[The data — start]

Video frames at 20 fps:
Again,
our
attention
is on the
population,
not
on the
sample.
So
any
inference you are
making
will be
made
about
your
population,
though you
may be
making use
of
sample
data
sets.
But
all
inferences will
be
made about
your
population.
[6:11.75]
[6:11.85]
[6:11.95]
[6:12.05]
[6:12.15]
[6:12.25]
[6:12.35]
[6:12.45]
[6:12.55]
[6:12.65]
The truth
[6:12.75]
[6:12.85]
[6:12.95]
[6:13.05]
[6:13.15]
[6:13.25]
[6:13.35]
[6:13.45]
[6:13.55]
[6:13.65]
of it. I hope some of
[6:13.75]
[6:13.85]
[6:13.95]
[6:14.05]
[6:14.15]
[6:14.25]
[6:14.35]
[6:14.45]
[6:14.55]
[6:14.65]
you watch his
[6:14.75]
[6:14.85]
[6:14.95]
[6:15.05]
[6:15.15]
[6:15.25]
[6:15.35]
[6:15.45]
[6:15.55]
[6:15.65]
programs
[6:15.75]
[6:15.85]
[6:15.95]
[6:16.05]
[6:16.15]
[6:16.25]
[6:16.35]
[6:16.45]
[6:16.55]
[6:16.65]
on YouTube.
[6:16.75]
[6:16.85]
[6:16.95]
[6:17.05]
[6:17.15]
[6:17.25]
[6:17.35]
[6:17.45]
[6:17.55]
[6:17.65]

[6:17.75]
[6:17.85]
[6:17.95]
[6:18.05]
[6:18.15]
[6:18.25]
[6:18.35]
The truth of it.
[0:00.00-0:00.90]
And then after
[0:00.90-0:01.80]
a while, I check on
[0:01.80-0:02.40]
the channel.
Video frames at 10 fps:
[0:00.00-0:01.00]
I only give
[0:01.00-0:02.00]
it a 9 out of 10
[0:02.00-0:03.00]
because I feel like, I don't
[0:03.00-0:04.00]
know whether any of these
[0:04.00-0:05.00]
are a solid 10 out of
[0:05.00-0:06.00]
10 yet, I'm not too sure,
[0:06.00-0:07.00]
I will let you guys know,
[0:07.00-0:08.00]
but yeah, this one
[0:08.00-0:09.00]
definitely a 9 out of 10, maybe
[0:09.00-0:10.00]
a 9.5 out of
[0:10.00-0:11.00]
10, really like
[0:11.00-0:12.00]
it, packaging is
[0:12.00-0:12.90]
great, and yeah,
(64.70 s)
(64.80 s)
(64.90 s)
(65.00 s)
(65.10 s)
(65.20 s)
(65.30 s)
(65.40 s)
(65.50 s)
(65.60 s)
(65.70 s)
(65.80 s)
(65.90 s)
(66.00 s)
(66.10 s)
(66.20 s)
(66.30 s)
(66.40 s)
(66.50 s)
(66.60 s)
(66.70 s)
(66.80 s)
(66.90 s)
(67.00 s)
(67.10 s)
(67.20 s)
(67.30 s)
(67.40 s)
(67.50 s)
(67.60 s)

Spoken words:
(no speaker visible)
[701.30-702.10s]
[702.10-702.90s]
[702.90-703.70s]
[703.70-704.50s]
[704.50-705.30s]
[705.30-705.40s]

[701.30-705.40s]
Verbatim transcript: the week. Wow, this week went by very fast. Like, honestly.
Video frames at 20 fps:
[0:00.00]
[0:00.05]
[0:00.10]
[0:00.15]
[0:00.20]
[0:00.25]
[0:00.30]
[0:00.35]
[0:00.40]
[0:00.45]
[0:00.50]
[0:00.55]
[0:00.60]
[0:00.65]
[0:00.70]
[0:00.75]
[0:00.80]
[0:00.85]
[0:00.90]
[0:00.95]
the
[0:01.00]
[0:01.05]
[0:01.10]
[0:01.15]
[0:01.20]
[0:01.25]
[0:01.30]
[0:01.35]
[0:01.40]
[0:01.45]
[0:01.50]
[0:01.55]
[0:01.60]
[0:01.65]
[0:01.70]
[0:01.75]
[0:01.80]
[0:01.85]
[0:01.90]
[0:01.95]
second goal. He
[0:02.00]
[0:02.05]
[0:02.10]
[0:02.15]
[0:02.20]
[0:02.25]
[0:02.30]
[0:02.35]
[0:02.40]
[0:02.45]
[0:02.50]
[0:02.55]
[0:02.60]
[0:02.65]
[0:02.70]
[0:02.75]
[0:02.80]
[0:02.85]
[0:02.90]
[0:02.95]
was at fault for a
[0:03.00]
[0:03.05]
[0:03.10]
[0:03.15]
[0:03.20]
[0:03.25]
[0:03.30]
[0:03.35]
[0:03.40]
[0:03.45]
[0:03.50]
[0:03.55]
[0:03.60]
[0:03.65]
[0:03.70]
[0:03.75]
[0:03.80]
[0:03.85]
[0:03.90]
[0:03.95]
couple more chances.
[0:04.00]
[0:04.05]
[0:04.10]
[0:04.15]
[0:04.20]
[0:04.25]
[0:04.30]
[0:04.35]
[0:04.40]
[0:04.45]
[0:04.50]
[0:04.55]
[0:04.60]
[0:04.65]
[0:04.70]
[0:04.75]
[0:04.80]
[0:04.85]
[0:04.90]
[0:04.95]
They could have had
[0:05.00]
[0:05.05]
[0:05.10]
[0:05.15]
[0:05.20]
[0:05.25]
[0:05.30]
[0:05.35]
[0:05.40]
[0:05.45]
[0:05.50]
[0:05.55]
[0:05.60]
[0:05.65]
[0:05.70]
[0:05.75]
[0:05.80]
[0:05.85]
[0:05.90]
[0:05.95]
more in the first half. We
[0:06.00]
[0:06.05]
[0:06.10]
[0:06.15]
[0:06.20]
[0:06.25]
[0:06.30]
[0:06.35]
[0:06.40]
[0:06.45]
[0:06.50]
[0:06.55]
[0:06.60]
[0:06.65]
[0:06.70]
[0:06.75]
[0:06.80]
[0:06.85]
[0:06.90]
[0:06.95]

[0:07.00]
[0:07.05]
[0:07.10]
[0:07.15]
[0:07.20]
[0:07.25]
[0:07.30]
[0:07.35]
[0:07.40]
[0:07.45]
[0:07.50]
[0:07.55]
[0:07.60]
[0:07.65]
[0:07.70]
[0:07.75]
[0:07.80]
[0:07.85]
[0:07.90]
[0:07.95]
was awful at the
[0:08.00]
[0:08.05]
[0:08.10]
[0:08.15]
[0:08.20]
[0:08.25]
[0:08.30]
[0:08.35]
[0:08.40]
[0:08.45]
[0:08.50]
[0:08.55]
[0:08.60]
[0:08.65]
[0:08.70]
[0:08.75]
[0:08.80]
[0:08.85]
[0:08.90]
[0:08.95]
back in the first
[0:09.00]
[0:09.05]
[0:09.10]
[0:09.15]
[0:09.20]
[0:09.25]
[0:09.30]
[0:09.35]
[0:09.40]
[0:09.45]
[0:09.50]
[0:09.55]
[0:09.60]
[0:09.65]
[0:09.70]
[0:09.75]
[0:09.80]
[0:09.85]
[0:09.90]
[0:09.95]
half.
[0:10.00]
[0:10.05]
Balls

[The data — finish]

Assigned task: Whatever the number of entries above, each one is to be copied exactly.

Completed exercise:
Video frames at 20 fps:
Again,
our
attention
is on the
population,
not
on the
sample.
So
any
inference you are
making
will be
made
about
your
population,
though you
may be
making use
of
sample
data
sets.
But
all
inferences will
be
made about
your
population.
[6:11.75]
[6:11.85]
[6:11.95]
[6:12.05]
[6:12.15]
[6:12.25]
[6:12.35]
[6:12.45]
[6:12.55]
[6:12.65]
The truth
[6:12.75]
[6:12.85]
[6:12.95]
[6:13.05]
[6:13.15]
[6:13.25]
[6:13.35]
[6:13.45]
[6:13.55]
[6:13.65]
of it. I hope some of
[6:13.75]
[6:13.85]
[6:13.95]
[6:14.05]
[6:14.15]
[6:14.25]
[6:14.35]
[6:14.45]
[6:14.55]
[6:14.65]
you watch his
[6:14.75]
[6:14.85]
[6:14.95]
[6:15.05]
[6:15.15]
[6:15.25]
[6:15.35]
[6:15.45]
[6:15.55]
[6:15.65]
programs
[6:15.75]
[6:15.85]
[6:15.95]
[6:16.05]
[6:16.15]
[6:16.25]
[6:16.35]
[6:16.45]
[6:16.55]
[6:16.65]
on YouTube.
[6:16.75]
[6:16.85]
[6:16.95]
[6:17.05]
[6:17.15]
[6:17.25]
[6:17.35]
[6:17.45]
[6:17.55]
[6:17.65]

[6:17.75]
[6:17.85]
[6:17.95]
[6:18.05]
[6:18.15]
[6:18.25]
[6:18.35]
The truth of it.
[0:00.00-0:00.90]
And then after
[0:00.90-0:01.80]
a while, I check on
[0:01.80-0:02.40]
the channel.
Video frames at 10 fps:
[0:00.00-0:01.00]
I only give
[0:01.00-0:02.00]
it a 9 out of 10
[0:02.00-0:03.00]
because I feel like, I don't
[0:03.00-0:04.00]
know whether any of these
[0:04.00-0:05.00]
are a solid 10 out of
[0:05.00-0:06.00]
10 yet, I'm not too sure,
[0:06.00-0:07.00]
I will let you guys know,
[0:07.00-0:08.00]
but yeah, this one
[0:08.00-0:09.00]
definitely a 9 out of 10, maybe
[0:09.00-0:10.00]
a 9.5 out of
[0:10.00-0:11.00]
10, really like
[0:11.00-0:12.00]
it, packaging is
[0:12.00-0:12.90]
great, and yeah,
(64.70 s)
(64.80 s)
(64.90 s)
(65.00 s)
(65.10 s)
(65.20 s)
(65.30 s)
(65.40 s)
(65.50 s)
(65.60 s)
(65.70 s)
(65.80 s)
(65.90 s)
(66.00 s)
(66.10 s)
(66.20 s)
(66.30 s)
(66.40 s)
(66.50 s)
(66.60 s)
(66.70 s)
(66.80 s)
(66.90 s)
(67.00 s)
(67.10 s)
(67.20 s)
(67.30 s)
(67.40 s)
(67.50 s)
(67.60 s)

Spoken words:
(no speaker visible)
[701.30-702.10s]
[702.10-702.90s]
[702.90-703.70s]
[703.70-704.50s]
[704.50-705.30s]
[705.30-705.40s]

[701.30-705.40s]
Verbatim transcript: the week. Wow, this week went by very fast. Like, honestly.
Video frames at 20 fps:
[0:00.00]
[0:00.05]
[0:00.10]
[0:00.15]
[0:00.20]
[0:00.25]
[0:00.30]
[0:00.35]
[0:00.40]
[0:00.45]
[0:00.50]
[0:00.55]
[0:00.60]
[0:00.65]
[0:00.70]
[0:00.75]
[0:00.80]
[0:00.85]
[0:00.90]
[0:00.95]
the
[0:01.00]
[0:01.05]
[0:01.10]
[0:01.15]
[0:01.20]
[0:01.25]
[0:01.30]
[0:01.35]
[0:01.40]
[0:01.45]
[0:01.50]
[0:01.55]
[0:01.60]
[0:01.65]
[0:01.70]
[0:01.75]
[0:01.80]
[0:01.85]
[0:01.90]
[0:01.95]
second goal. He
[0:02.00]
[0:02.05]
[0:02.10]
[0:02.15]
[0:02.20]
[0:02.25]
[0:02.30]
[0:02.35]
[0:02.40]
[0:02.45]
[0:02.50]
[0:02.55]
[0:02.60]
[0:02.65]
[0:02.70]
[0:02.75]
[0:02.80]
[0:02.85]
[0:02.90]
[0:02.95]
was at fault for a
[0:03.00]
[0:03.05]
[0:03.10]
[0:03.15]
[0:03.20]
[0:03.25]
[0:03.30]
[0:03.35]
[0:03.40]
[0:03.45]
[0:03.50]
[0:03.55]
[0:03.60]
[0:03.65]
[0:03.70]
[0:03.75]
[0:03.80]
[0:03.85]
[0:03.90]
[0:03.95]
couple more chances.
[0:04.00]
[0:04.05]
[0:04.10]
[0:04.15]
[0:04.20]
[0:04.25]
[0:04.30]
[0:04.35]
[0:04.40]
[0:04.45]
[0:04.50]
[0:04.55]
[0:04.60]
[0:04.65]
[0:04.70]
[0:04.75]
[0:04.80]
[0:04.85]
[0:04.90]
[0:04.95]
They could have had
[0:05.00]
[0:05.05]
[0:05.10]
[0:05.15]
[0:05.20]
[0:05.25]
[0:05.30]
[0:05.35]
[0:05.40]
[0:05.45]
[0:05.50]
[0:05.55]
[0:05.60]
[0:05.65]
[0:05.70]
[0:05.75]
[0:05.80]
[0:05.85]
[0:05.90]
[0:05.95]
more in the first half. We
[0:06.00]
[0:06.05]
[0:06.10]
[0:06.15]
[0:06.20]
[0:06.25]
[0:06.30]
[0:06.35]
[0:06.40]
[0:06.45]
[0:06.50]
[0:06.55]
[0:06.60]
[0:06.65]
[0:06.70]
[0:06.75]
[0:06.80]
[0:06.85]
[0:06.90]
[0:06.95]

[0:07.00]
[0:07.05]
[0:07.10]
[0:07.15]
[0:07.20]
[0:07.25]
[0:07.30]
[0:07.35]
[0:07.40]
[0:07.45]
[0:07.50]
[0:07.55]
[0:07.60]
[0:07.65]
[0:07.70]
[0:07.75]
[0:07.80]
[0:07.85]
[0:07.90]
[0:07.95]
was awful at the
[0:08.00]
[0:08.05]
[0:08.10]
[0:08.15]
[0:08.20]
[0:08.25]
[0:08.30]
[0:08.35]
[0:08.40]
[0:08.45]
[0:08.50]
[0:08.55]
[0:08.60]
[0:08.65]
[0:08.70]
[0:08.75]
[0:08.80]
[0:08.85]
[0:08.90]
[0:08.95]
back in the first
[0:09.00]
[0:09.05]
[0:09.10]
[0:09.15]
[0:09.20]
[0:09.25]
[0:09.30]
[0:09.35]
[0:09.40]
[0:09.45]
[0:09.50]
[0:09.55]
[0:09.60]
[0:09.65]
[0:09.70]
[0:09.75]
[0:09.80]
[0:09.85]
[0:09.90]
[0:09.95]
half.
[0:10.00]
[0:10.05]
Balls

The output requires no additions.